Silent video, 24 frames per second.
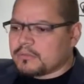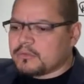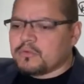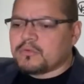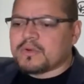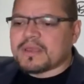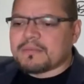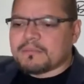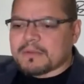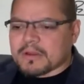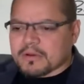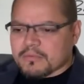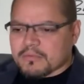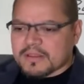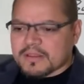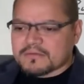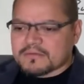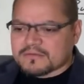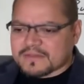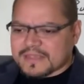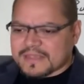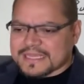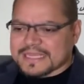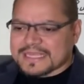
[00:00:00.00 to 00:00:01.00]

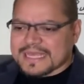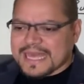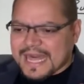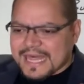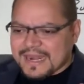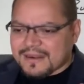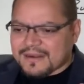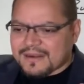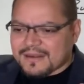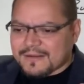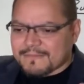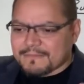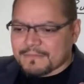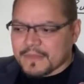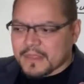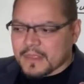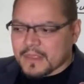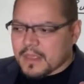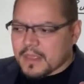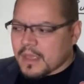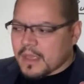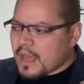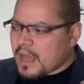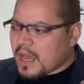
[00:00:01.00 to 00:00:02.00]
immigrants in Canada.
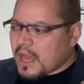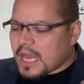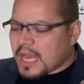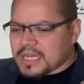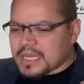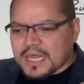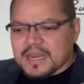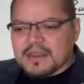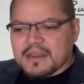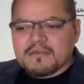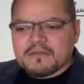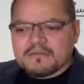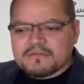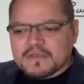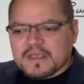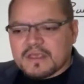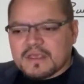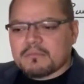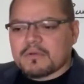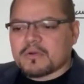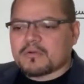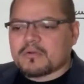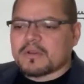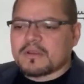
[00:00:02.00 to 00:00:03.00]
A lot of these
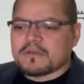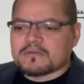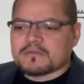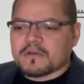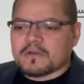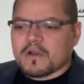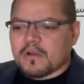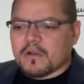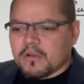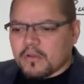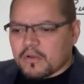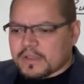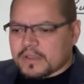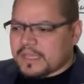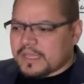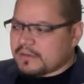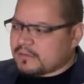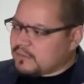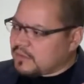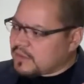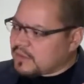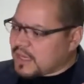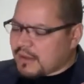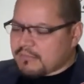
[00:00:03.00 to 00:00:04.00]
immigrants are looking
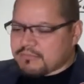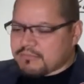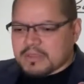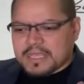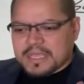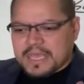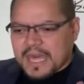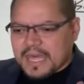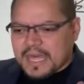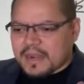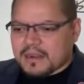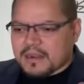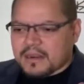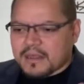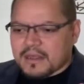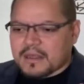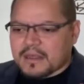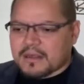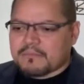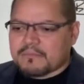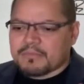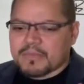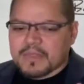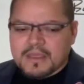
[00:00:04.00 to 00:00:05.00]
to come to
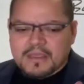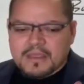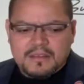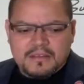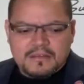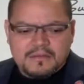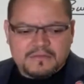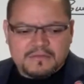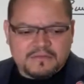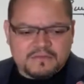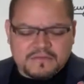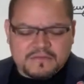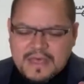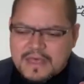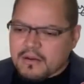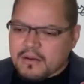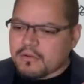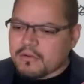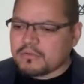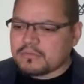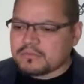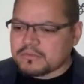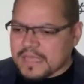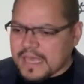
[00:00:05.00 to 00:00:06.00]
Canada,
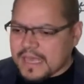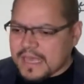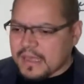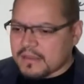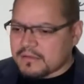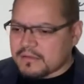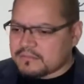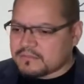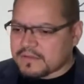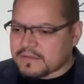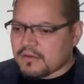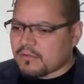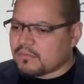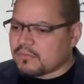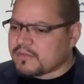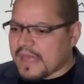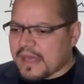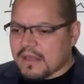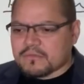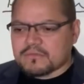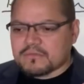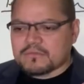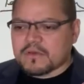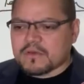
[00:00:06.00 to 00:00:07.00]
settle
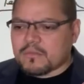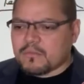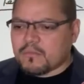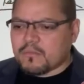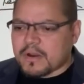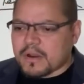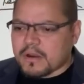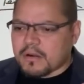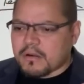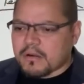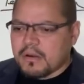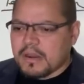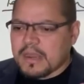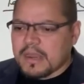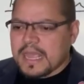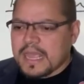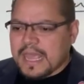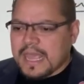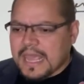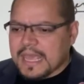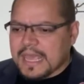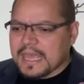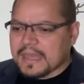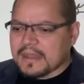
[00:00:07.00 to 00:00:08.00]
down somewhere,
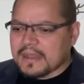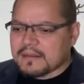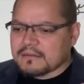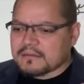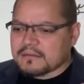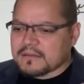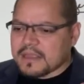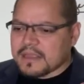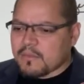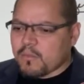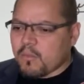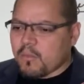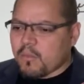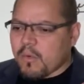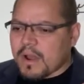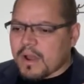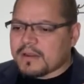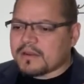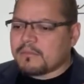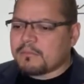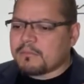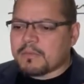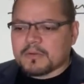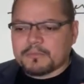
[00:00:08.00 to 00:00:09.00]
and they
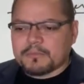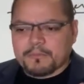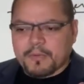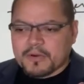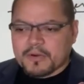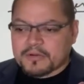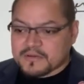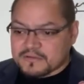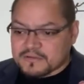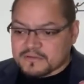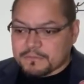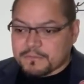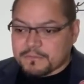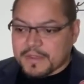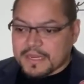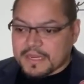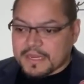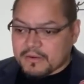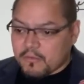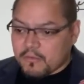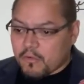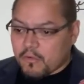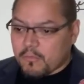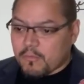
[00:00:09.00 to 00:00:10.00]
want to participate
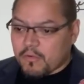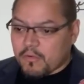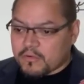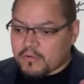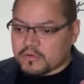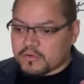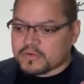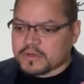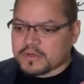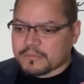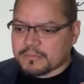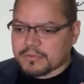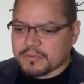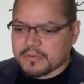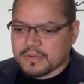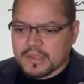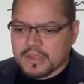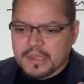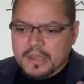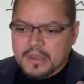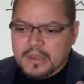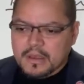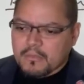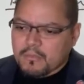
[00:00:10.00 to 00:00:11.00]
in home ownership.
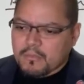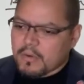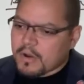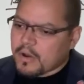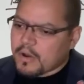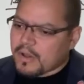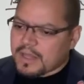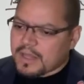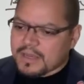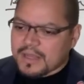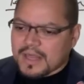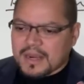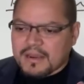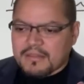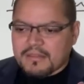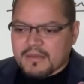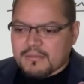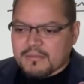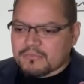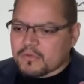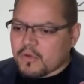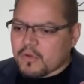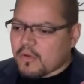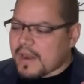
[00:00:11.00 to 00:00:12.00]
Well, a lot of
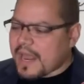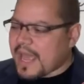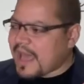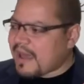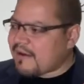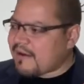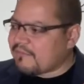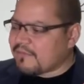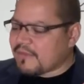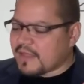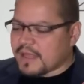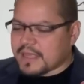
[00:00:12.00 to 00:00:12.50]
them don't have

Task prompt: Could you restate the material word for word, omitting the pictures?

Output for this exercise:
Silent video, 24 frames per second.
[00:00:00.00 to 00:00:01.00]

[00:00:01.00 to 00:00:02.00]
immigrants in Canada.
[00:00:02.00 to 00:00:03.00]
A lot of these
[00:00:03.00 to 00:00:04.00]
immigrants are looking
[00:00:04.00 to 00:00:05.00]
to come to
[00:00:05.00 to 00:00:06.00]
Canada,
[00:00:06.00 to 00:00:07.00]
settle
[00:00:07.00 to 00:00:08.00]
down somewhere,
[00:00:08.00 to 00:00:09.00]
and they
[00:00:09.00 to 00:00:10.00]
want to participate
[00:00:10.00 to 00:00:11.00]
in home ownership.
[00:00:11.00 to 00:00:12.00]
Well, a lot of
[00:00:12.00 to 00:00:12.50]
them don't have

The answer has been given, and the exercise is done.